La responsable de Sanidad de la ciudad-estado de Hamburgo, Cornelia Prüfer-Storks, dice ahora que los pepinos españoles no son la causa del brote que ha llevado a la muerte a 16 personas ( 3 según el recuento oficial de la UE) en el norte del continente. Pero la crisis ha causado entretanto pérdidas semanales de 200 millones de euros a los agricultores y un daño aún mayor a la credibilidad de los inquilinos de la casa común europea, a quienes la unidad de acción ante emergencias les importa, literalmente, un pepino.
Ha bastado el temor a la petición de responsabilidades por parte de los asustados ciudadanos a sus políticos locales para que todas las administraciones hayan intentado echar cucurbitáceas fuera y culpar de la emergencia sanitaria a otros desde el más rancio nacionalismo de opereta. En dura competición, la defensa a ultranza del pepino ibérico tenía su esperpéntico remedo en las acusaciones , al parecer, poco documentadas de quienes han de dar la cara por la salud pública en Alemania.

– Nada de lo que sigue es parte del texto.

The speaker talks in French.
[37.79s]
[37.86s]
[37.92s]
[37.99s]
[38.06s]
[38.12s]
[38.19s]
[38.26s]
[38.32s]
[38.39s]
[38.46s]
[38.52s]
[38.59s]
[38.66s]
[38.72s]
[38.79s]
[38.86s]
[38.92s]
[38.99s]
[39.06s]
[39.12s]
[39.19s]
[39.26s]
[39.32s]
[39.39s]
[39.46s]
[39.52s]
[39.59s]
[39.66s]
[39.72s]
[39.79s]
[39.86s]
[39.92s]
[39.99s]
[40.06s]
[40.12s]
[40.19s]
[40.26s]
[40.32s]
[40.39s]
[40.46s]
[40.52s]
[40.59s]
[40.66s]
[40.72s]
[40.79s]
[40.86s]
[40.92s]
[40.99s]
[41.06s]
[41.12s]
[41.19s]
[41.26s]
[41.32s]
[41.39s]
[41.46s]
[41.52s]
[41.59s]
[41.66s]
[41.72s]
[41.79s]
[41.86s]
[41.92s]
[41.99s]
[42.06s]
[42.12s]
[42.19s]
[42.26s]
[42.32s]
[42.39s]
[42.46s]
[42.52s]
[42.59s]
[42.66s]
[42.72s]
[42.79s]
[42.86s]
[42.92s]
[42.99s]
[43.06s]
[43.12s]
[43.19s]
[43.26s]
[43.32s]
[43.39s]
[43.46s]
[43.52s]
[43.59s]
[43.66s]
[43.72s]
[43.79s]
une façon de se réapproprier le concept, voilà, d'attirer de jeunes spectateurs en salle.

La disputa ha propiciado que muchos, aprovechando que la cepa de ‘Escherichia coli’ pasaba supuestamente por Málaga o Almería, instalaran cordones sanitarios precipitados, sobre cuya proporcionalidad debería ahora pronunciarse Bruselas.

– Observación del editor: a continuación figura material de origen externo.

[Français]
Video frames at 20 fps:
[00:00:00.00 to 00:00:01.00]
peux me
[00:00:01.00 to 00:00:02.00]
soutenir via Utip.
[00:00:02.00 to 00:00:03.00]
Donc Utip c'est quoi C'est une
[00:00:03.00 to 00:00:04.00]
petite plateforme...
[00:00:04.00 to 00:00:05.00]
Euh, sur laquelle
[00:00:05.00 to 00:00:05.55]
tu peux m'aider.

Un verdadero pepinazo a la línea de flotación de la libre circulación de productos, con el cierre unilateral de fronteras de varios estados miembros (Alemania, Austria, Bélgica, República Checa, Hungría…) , amparada en suposiciones que podrían ser maliciosamente usadas para favorecer a productores locales y acrítica con lo que debería haberse hecho en este caso antes de tirar el pepino (español u holandés) por la ventana: paralizar las partidas sospechosas y analizar los eslabones de la cadena: desde la producción en origen hasta la venta en el detalle, pasando por su distribución y manipulado, puesto que todos los casos declarados tienen relación con lo distribuido en el mercado central de Hamburgo.
La actitud de unos y otros ha sido pueblerina y estrecha de miras, por no hablar de la indecencia que supone ampliar de forma arbitraria las prohibiciones a frambuesas, melocotones o nectarinas rompiendo las reglas del juego. Todo ello lleva a pensar -impepinablemente – en la fragilidad de un entramado de normas que se derrumba al menor síntoma de crisis. ¿Que pensaríamos si Galicia cerrara el paso a las naranjas valencianas o Cataluña al jamón extremeño sin que mediaran análisis y certezas? Pues lo mismo acaba de ocurrir con nuestro común mercado europeo.
La máscara de pepino que nos hemos colocado sobre los ojos no sólo no aumenta la belleza del rostro; es ademas un símbolo de cómo cualquier disfunción nos ciega, impidiendo que veamos Europa como un todo en el que la culpas no han de cruzarse – sin datos que las avalen – entre unos vecinos demasiado proclives al recelo mutuo.